Return the data below unchanged, without images.

START Record set

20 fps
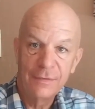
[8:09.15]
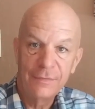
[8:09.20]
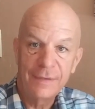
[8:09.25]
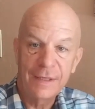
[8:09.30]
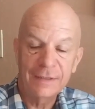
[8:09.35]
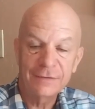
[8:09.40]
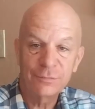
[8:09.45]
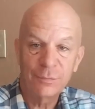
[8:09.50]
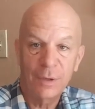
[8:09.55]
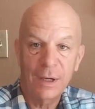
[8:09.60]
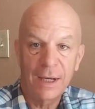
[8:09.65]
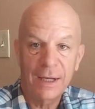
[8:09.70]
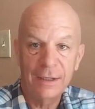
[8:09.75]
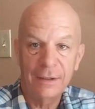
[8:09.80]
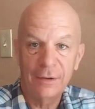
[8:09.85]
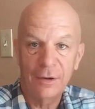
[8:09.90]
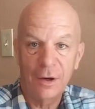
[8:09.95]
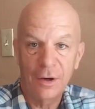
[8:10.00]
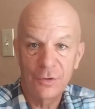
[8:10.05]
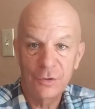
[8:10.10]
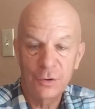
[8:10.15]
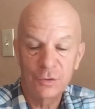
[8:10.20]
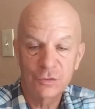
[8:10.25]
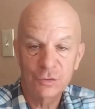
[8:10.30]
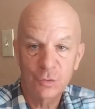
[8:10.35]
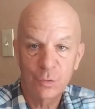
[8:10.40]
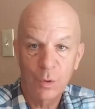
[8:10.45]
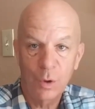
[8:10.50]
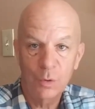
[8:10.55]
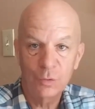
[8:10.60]
That's why all those
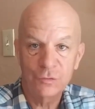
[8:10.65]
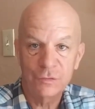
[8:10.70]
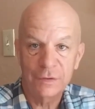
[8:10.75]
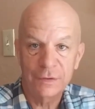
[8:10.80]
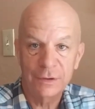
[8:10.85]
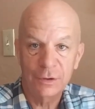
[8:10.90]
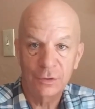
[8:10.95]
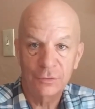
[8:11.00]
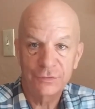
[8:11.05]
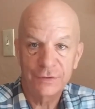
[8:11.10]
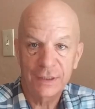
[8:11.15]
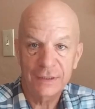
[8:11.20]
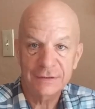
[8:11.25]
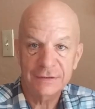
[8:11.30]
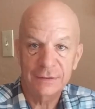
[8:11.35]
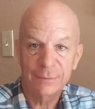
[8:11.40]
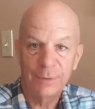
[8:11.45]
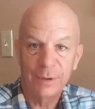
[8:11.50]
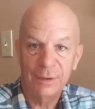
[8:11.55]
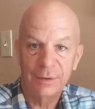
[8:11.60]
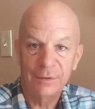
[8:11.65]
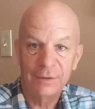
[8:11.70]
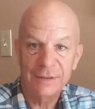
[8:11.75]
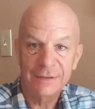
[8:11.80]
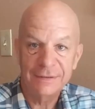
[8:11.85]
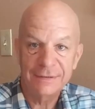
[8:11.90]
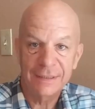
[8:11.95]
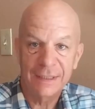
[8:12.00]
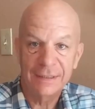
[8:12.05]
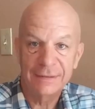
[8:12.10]
quotes in the Old Testament, he
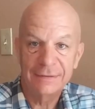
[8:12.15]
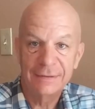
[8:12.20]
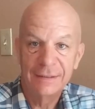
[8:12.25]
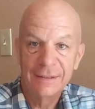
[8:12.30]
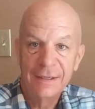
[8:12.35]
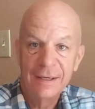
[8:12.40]
said,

END Record set

• _Reply_
20 fps
[8:09.15]
[8:09.20]
[8:09.25]
[8:09.30]
[8:09.35]
[8:09.40]
[8:09.45]
[8:09.50]
[8:09.55]
[8:09.60]
[8:09.65]
[8:09.70]
[8:09.75]
[8:09.80]
[8:09.85]
[8:09.90]
[8:09.95]
[8:10.00]
[8:10.05]
[8:10.10]
[8:10.15]
[8:10.20]
[8:10.25]
[8:10.30]
[8:10.35]
[8:10.40]
[8:10.45]
[8:10.50]
[8:10.55]
[8:10.60]
That's why all those
[8:10.65]
[8:10.70]
[8:10.75]
[8:10.80]
[8:10.85]
[8:10.90]
[8:10.95]
[8:11.00]
[8:11.05]
[8:11.10]
[8:11.15]
[8:11.20]
[8:11.25]
[8:11.30]
[8:11.35]
[8:11.40]
[8:11.45]
[8:11.50]
[8:11.55]
[8:11.60]
[8:11.65]
[8:11.70]
[8:11.75]
[8:11.80]
[8:11.85]
[8:11.90]
[8:11.95]
[8:12.00]
[8:12.05]
[8:12.10]
quotes in the Old Testament, he
[8:12.15]
[8:12.20]
[8:12.25]
[8:12.30]
[8:12.35]
[8:12.40]
said,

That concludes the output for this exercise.